Papadopoulos became involved with music in 1963. He has written the lyrics for about 1,200 songs and has co-worked with nearly all of the well-known musicians, composers and singers of his generation, namely Mikis Theodorakis, Stavros Xarhakos, Manos Loizos, Stavros Koujioumtzis, Mimis Plessas, Christos Nikolopoulos, Stelios Kazantzidis, Grigoris Bithikotsis, George Dalaras, Marinella, Viki Mosholiou and others. In 1969, composer Mimis Plessas's work of songs "O Dromos", to which Papadopoulos contributed the lyrics, became the fastest selling Greek album. Of all the creative partnerships that Papadopoulos has had with Greek composers, that of his close friend Manos Loizos is considered a landmark of his career.

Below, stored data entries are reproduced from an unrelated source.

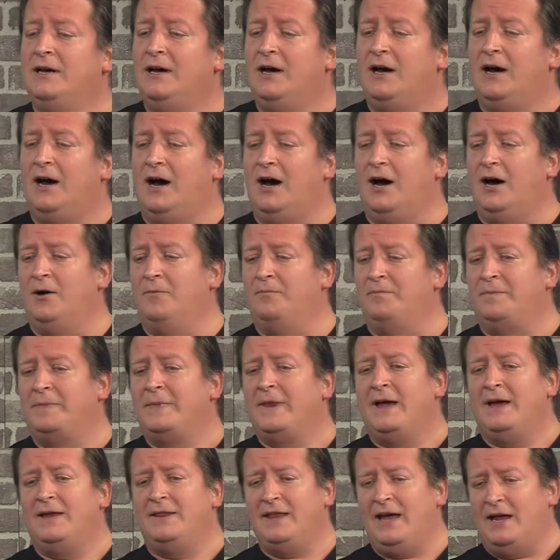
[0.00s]
um,
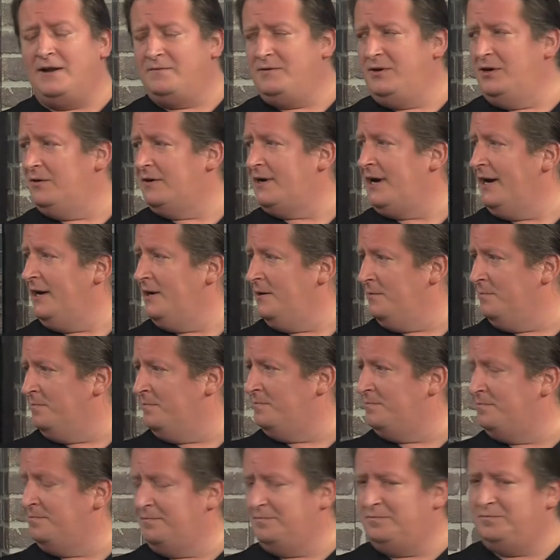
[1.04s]
and that, you know, kind of
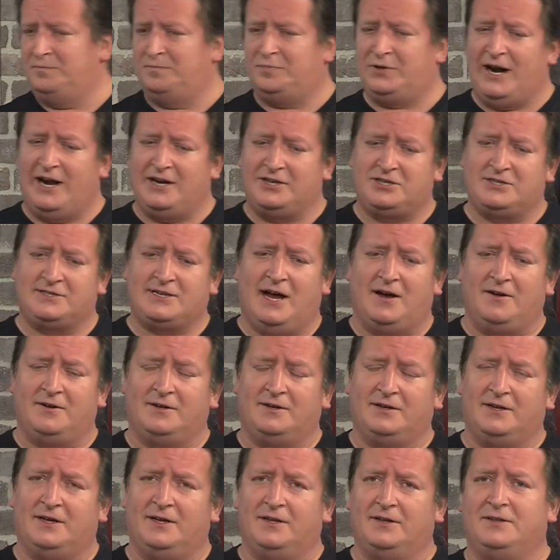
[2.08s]
branches out
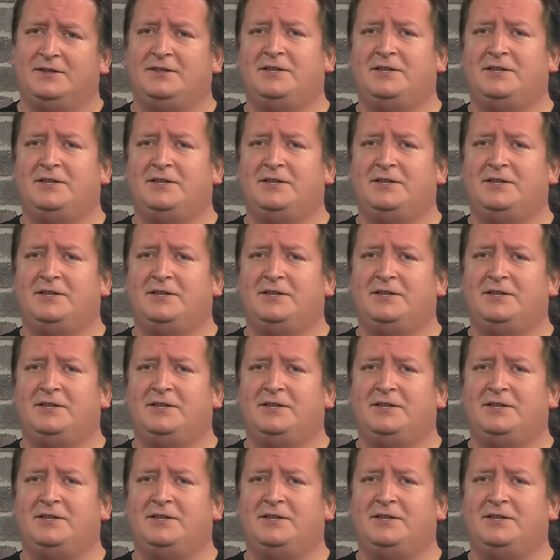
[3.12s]
into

Papadopoulos contributed lyrics to some Greek songs from 1960 to 1990. He also wrote a few literary books, and one about the lyricist Eftychia Papagianopoulou. He has presented various programmes about Greek Music on television; the most recent, entitled "Makrines Filies" (Remote Friendships), was broadcast on National Television, ERT.

Papadopoulos is married to a theatrical director and has a son and a daughter as well as two grandchildren.